Chesapeake Granite Wash Trust Stock Gives Every Indication Of Being Fairly Valued
Chesapeake Granite Wash Trust Stock Gives Every Indication Of Being Fairly Valued

Growth is probably the most important factor in the valuation of a company. GuruFocus research has found that growth is closely correlated with the long term performance of a company's stock. The faster a company is growing, the more likely it is to be creating value for shareholders, especially if the growth is profitable. The 3-year average annual revenue growth rate of Chesapeake Granite Wash Trust is -31.9%, which ranks in the bottom 10% of the companies in Oil & Gas industry. The 3-year average EBITDA growth rate is -34.8%, which ranks worse than 84% of the companies in Oil & Gas industry.

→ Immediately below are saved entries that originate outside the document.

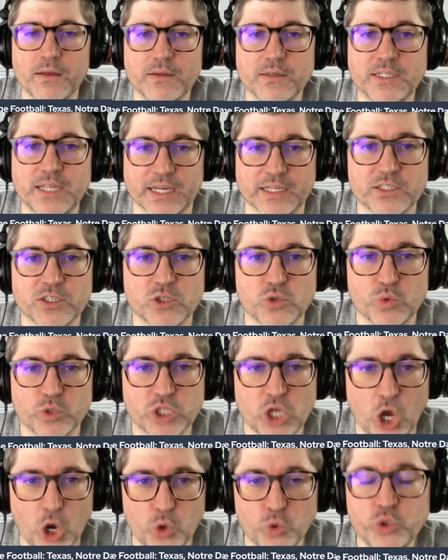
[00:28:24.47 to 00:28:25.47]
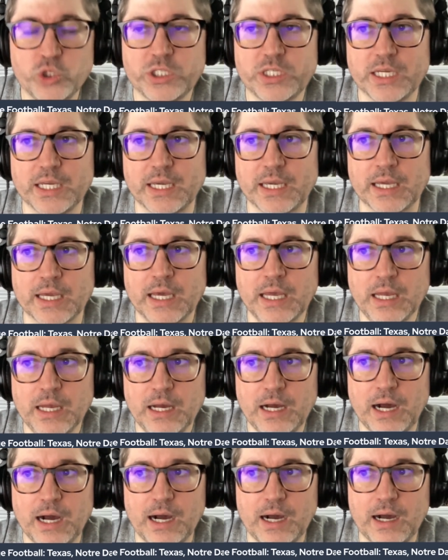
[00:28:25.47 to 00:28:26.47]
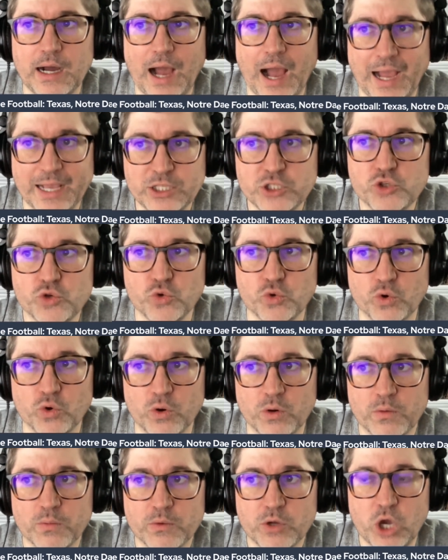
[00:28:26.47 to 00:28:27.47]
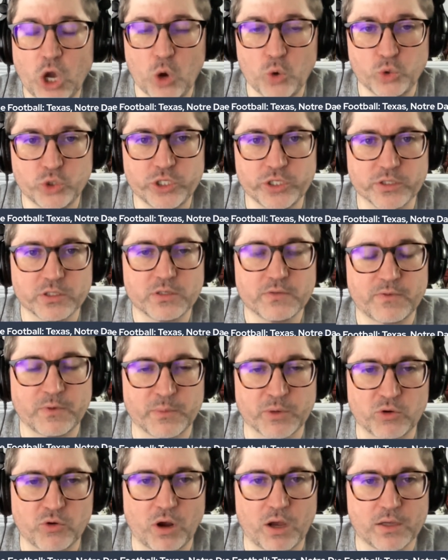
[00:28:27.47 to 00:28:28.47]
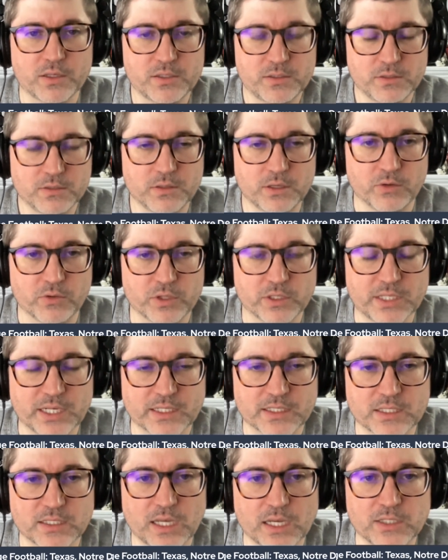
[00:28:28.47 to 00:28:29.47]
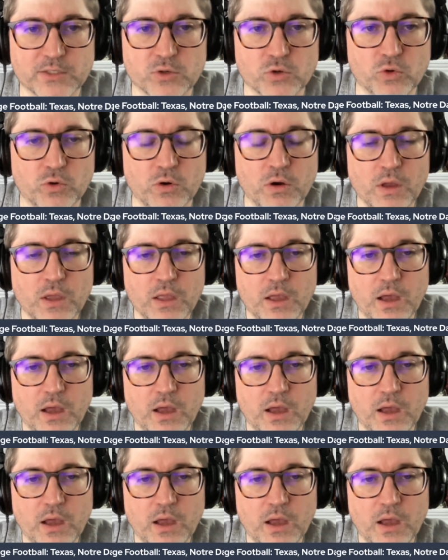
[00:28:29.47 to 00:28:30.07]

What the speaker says: Texas was hosting high school coaches from across, the Texas High School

One can also evaluate a company's profitability by comparing its return on invested capital (ROIC) to its weighted average cost of capital (WACC). Return on invested capital (ROIC) measures how well a company generates cash flow relative to the capital it has invested in its business. The weighted average cost of capital (WACC) is the rate that a company is expected to pay on average to all its security holders to finance its assets. If the return on invested capital exceeds the weighted average cost of capital, the company is likely creating value for its shareholders. During the past 12 months, Chesapeake Granite Wash Trust's ROIC is 22.48 while its WACC came in at 10.72. The historical ROIC vs WACC comparison of Chesapeake Granite Wash Trust is shown below:

Chesapeake Granite Wash Trust Stock Gives Every Indication Of Being Fairly Valued
Chesapeake Granite Wash Trust Stock Gives Every Indication Of Being Fairly Valued

Overall, The stock of Chesapeake Granite Wash Trust (OTCPK:CHKR, 30-year Financials) appears to be fairly valued. The company's financial condition is strong and its profitability is fair. Its growth ranks worse than 84% of the companies in Oil & Gas industry. To learn more about Chesapeake Granite Wash Trust stock, you can check out its 30-year Financials here.

To find out the high quality companies that may deliever above average returns, please check out GuruFocus High Quality Low Capex Screener.

This article first appeared on GuruFocus.